PARK CITY, Utah — A festival like Sundance thrives on a certain sense of delusion—buzzy titles exude promise, 90-minute waits on ticket lines create a sense of urgency, celebrity sightings make movies feel more important. So it feels oddly relatable when film subjects let their emotions trump rea son.
One of the most eye-opening examples of willful blindness is Alex Gibney’s array of confessionals in the powder keg documentary Going Clear: Scientology and the Prison of Belief. It’s a deeply sobering look at L. Rob Hubbard’s modern self-help movement and how its shrewd and aggressive reclassification as a religion in 1993 finally helped it avoid paying the IRS nearly $1 billion in back taxes—despite compelling evidence that the organization is structured mainly to squeeze money out of its followers and then hold them hostage with deep files of personal confessions told in confidence but exploited with aplomb at the first sign of doctrinal transgression.
The revelations in the film, based on the 2013 book by Lawrence Wright and featuring more than a half-dozen high-level ex-members, will not necessarily be new to audiences who have, over the past two decades, even casually followed news reports on Scientology practices (physical abuse to their members, harassment of those who speak to outsiders, billion-year contractual agreements) as well as gossipy and sometimes illegal private-life shenanigans of poster boys such as John Travolta and Tom Cruise (accused of wiretapping Nicole Kidman’s phones and shown saluting a portrait of Hubbard at an arena-filled Scientology rally).
But the real value is having so much of the material compiled into one authoritative film that has been thoroughly researched (HBO reportedly had 160 lawyers vet the material). Gibney ends the film revealing that the church is now valued at more than $3 billion despite a dwindling membership of less than 50,000 people. Hard to justify tax-exempt status with those kinds of numbers.
Another great study of reality disconnect is Anna Boden and Ryan Fleck’s latest drama, Mississippi Grind, a beautifully thoughtful character study of two wayward gamblers for whom delusion is simply the oxygen they breathe. Ryan Reynolds strikes up a poker-table friendship with down-and-out Ben Mendelsohn in Iowa, and the first sparks of good luck make them convince each other that fate has decreed a winning streak for them both that requires a road trip down to a high-stakes card game in New Orleans. The drama, laconic and light on plot, is still crafted with such precision and texture that there’s never a wasted word or glance. And no matter if they win or lose, in gambling, in love, in life, the outcome is simply gut-wrenching.

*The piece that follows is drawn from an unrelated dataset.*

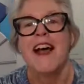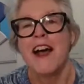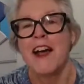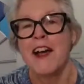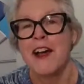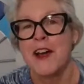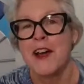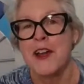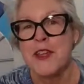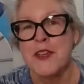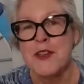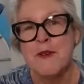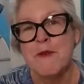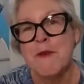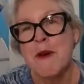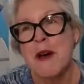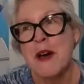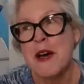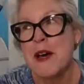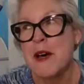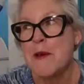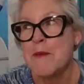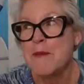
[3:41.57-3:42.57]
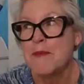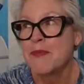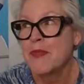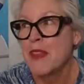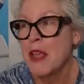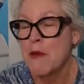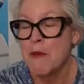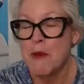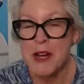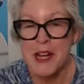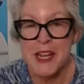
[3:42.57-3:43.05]
Are you
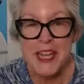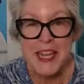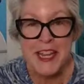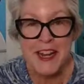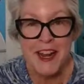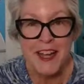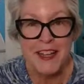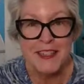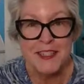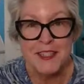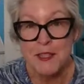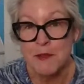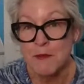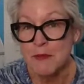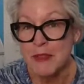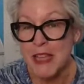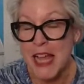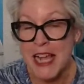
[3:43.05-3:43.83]
working on some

Most exuberantly delusional of all is Guy Maddin’s The Forbidden Room, his wild anthology of nested stories rendered in a quasi-experimental phantasmagoric mash-up of silent-film tropes that depict amnesiac runaways, mad doctors, cowardly husbands, vampiric bananas and evil twins. Express trains go from Berlin to Colombia; women skeletons wear poison leotards; volcanos are reclassified as puckered terrestrial holes. And a silent-film card cries out, “Dream, Moustache Hairs, Dream!”
“I really want this film to stick out,” says Canadian filmmaker Maddin, at Sundance for the first time in a decade and who, for more than a quarter of a century, has used old film techniques and equipment to craft a body of work that looks like a kaleidoscopic treasure trove of lost celluloid illusions. In an odd confluence of events, Mr. Maddin’s ode to outdated photochemical aesthetics, made completely digitally, is also showing at the very first edition of Sundance where not one feature will be shown anywhere on 35mm. (Full disclosure: there is, technically, a 16mm hand-painted avant-garde short playing this week; but otherwise the fest is all-digital all the time).
“It’s in the past,” Maddin says, very matter-of-fact. “Why should you pretend to be making films in another era?” But, after an entire career of movies that look like they were made in another era, isn’t that what he’s doing? “I don’t know what I’m doing. It’s up to you to tell me.”